Press Release No. 11/314
August 25, 2011
Mr. Gerardo Peraza, the International Monetary Fund (IMF) Mission Chief for Belize, released the following statement today in Belmopan:
“An IMF mission visited Belize from August 15-25 to conduct its yearly review of the country’s economy. Belize weathered the financial crisis relatively well, when compared with other countries in the Caribbean Community. Output expanded in 2010—owing largely to activity in the electricity, and wholesale and retail trade. Twelve-month inflation was nil in 2010, reflecting the impact of tax exemptions on several food staples and continued weakness in domestic demand, but picked up slightly early this year (0.9 percent in February 2011), driven by higher food and fuel prices. Growth in 2011 is being supported by expansion in the manufacturing and agriculture sectors, as well as an improvement in the terms of trade, allowing the stabilization of the foreign reserves cover at about 3 months imports of goods and services. Meanwhile, Belize continues to face challenges due to a high the level of nonperforming loans (NPLs) – which require close and continuing monitoring by the central bank – high public debt, and concerns about the business environment.
“In this context, the discussions focused on three critical policy challenges facing Belize: achieving fiscal consolidation and gradual debt reduction; safeguarding financial and monetary stability; and strategies for boosting growth and reducing poverty.
“On fiscal consolidation, the government needs to adopt a stronger fiscal stance to reduce its dependence on grant and oil revenues, and rebuild macroeconomic buffers to deal with future shocks. The primary surplus would need to rise significantly over the medium term to lower gross financing needs and public debt. The mission also underscored the need to protect the public sector balance from the recently nationalized entities, and the need to further develop a clear plan of action to mitigate contingent fiscal liabilities.

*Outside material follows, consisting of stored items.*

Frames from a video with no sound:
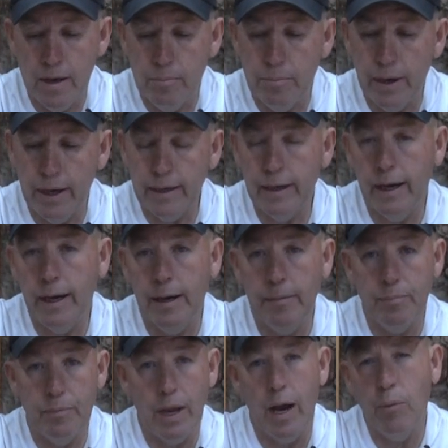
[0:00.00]
But
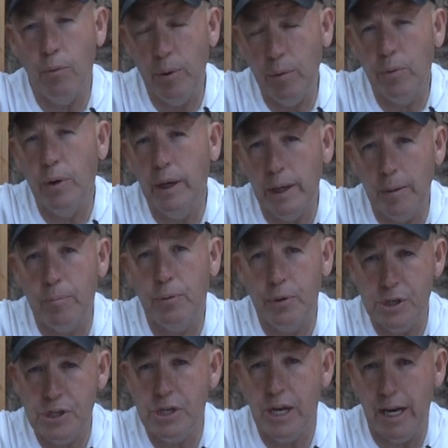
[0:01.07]
we really
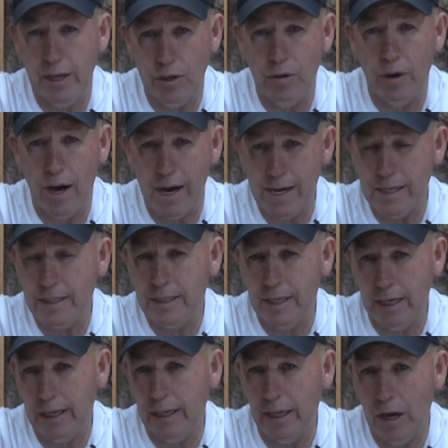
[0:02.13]
appreciate you guys.
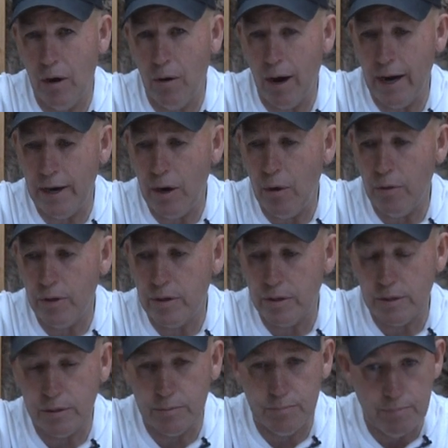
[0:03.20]
You know, I know that
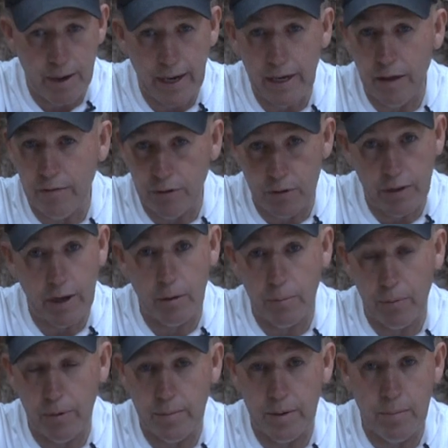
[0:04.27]
many of you that are
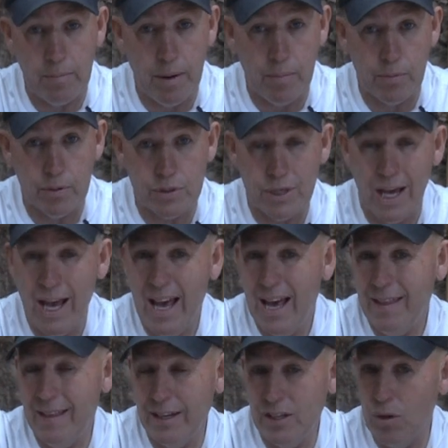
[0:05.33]
premium members
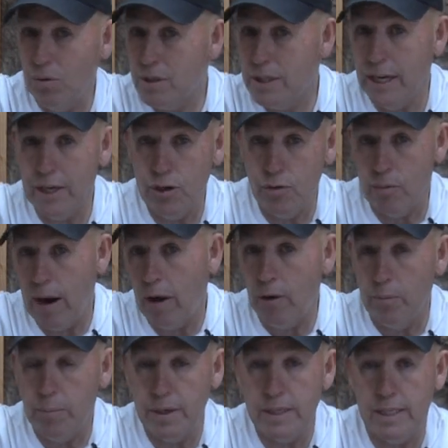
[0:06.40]
that don't send your
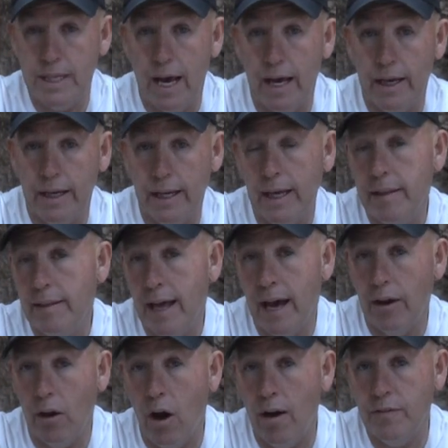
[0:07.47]
router bits that in
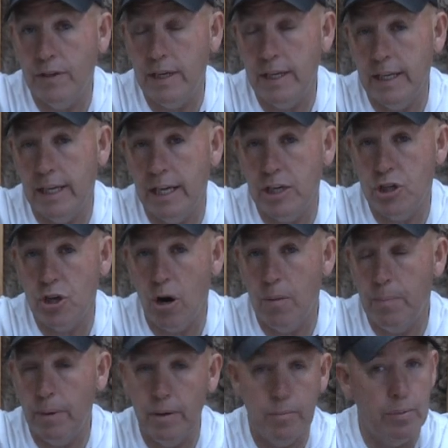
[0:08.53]
that often to get
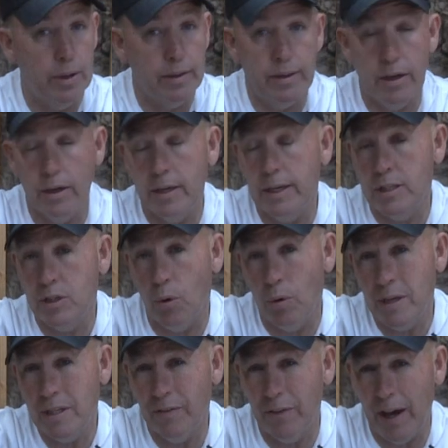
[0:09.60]
sharpened, but it's
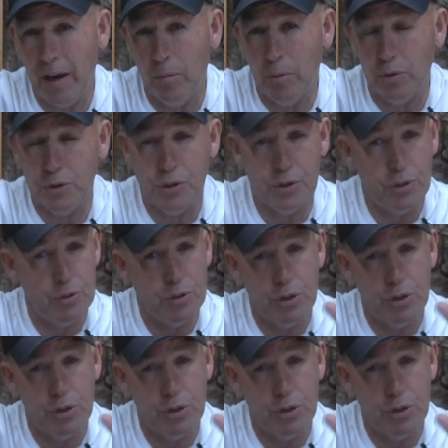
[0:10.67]
always available to you.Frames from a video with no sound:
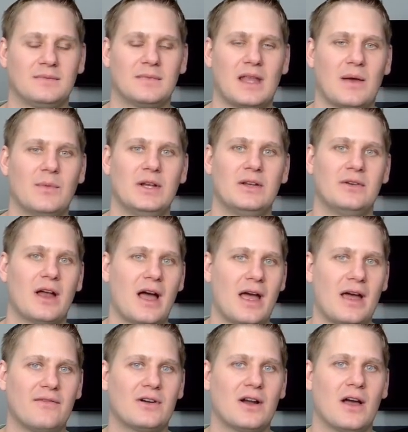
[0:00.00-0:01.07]
And we do not
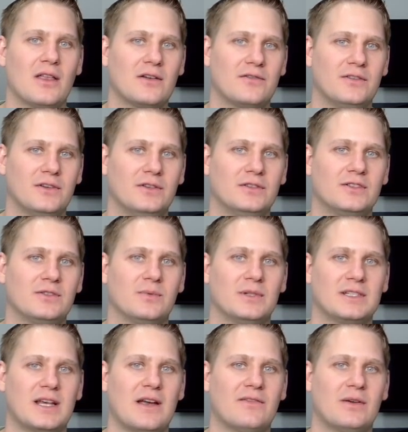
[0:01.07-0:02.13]
have our other foods, which
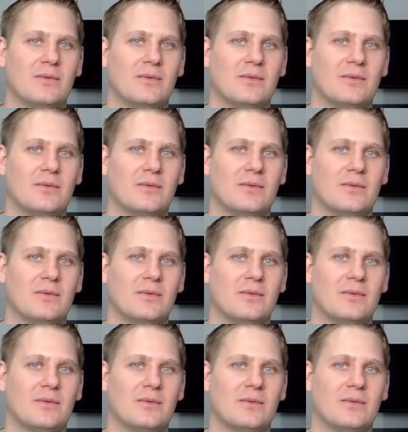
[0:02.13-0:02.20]
have aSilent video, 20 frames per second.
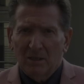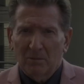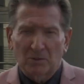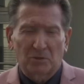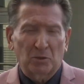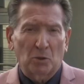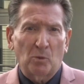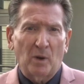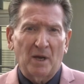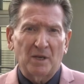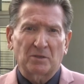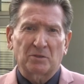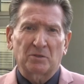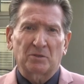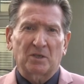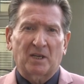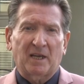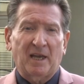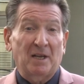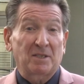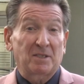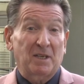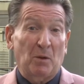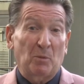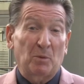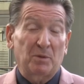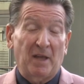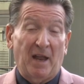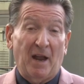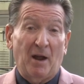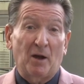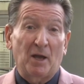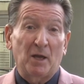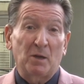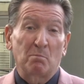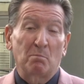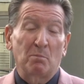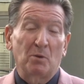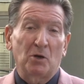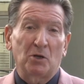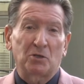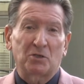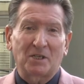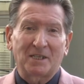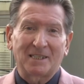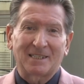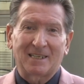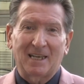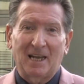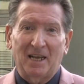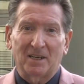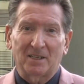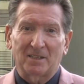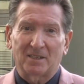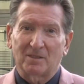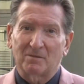Well, it's always good to catch up with our emerging talent,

“On financial sector stability, the authorities recently participated in its first Financial Sector Assessment Programme (FSAP), which reviewed sources of vulnerabilities and development gaps in the financial system, including access to finance. The mission supports the authorities’ plan to use the FSAP findings as an opportunity to rebuild momentum for financial sector reforms, including strengthening loan classification and provisioning rules and the bank resolution framework. The IMF stands ready to provide technical assistance in rapidly advancing these reforms.
“On growth and poverty, the government is working with the private sector to identify specific measures to improve the business environment, which is critical to support long-term investment and poverty reduction. However, more needs to be done to positively influence the private sector’s perception of the business environment over the medium term. Measures to improve long term competitiveness, such as enhancing critical infrastructure, along with close monitoring and evaluating of the poverty reduction programs, are also required.
“Upon its return to Washington, the mission will prepare a staff report that is scheduled to be discussed by the IMF Executive Board in late October. The mission is especially grateful for the open communication and close collaboration enjoyed over the past two weeks not only with government officials, but with all Belizean stakeholders, with whom it had the privilege of exchanging views.”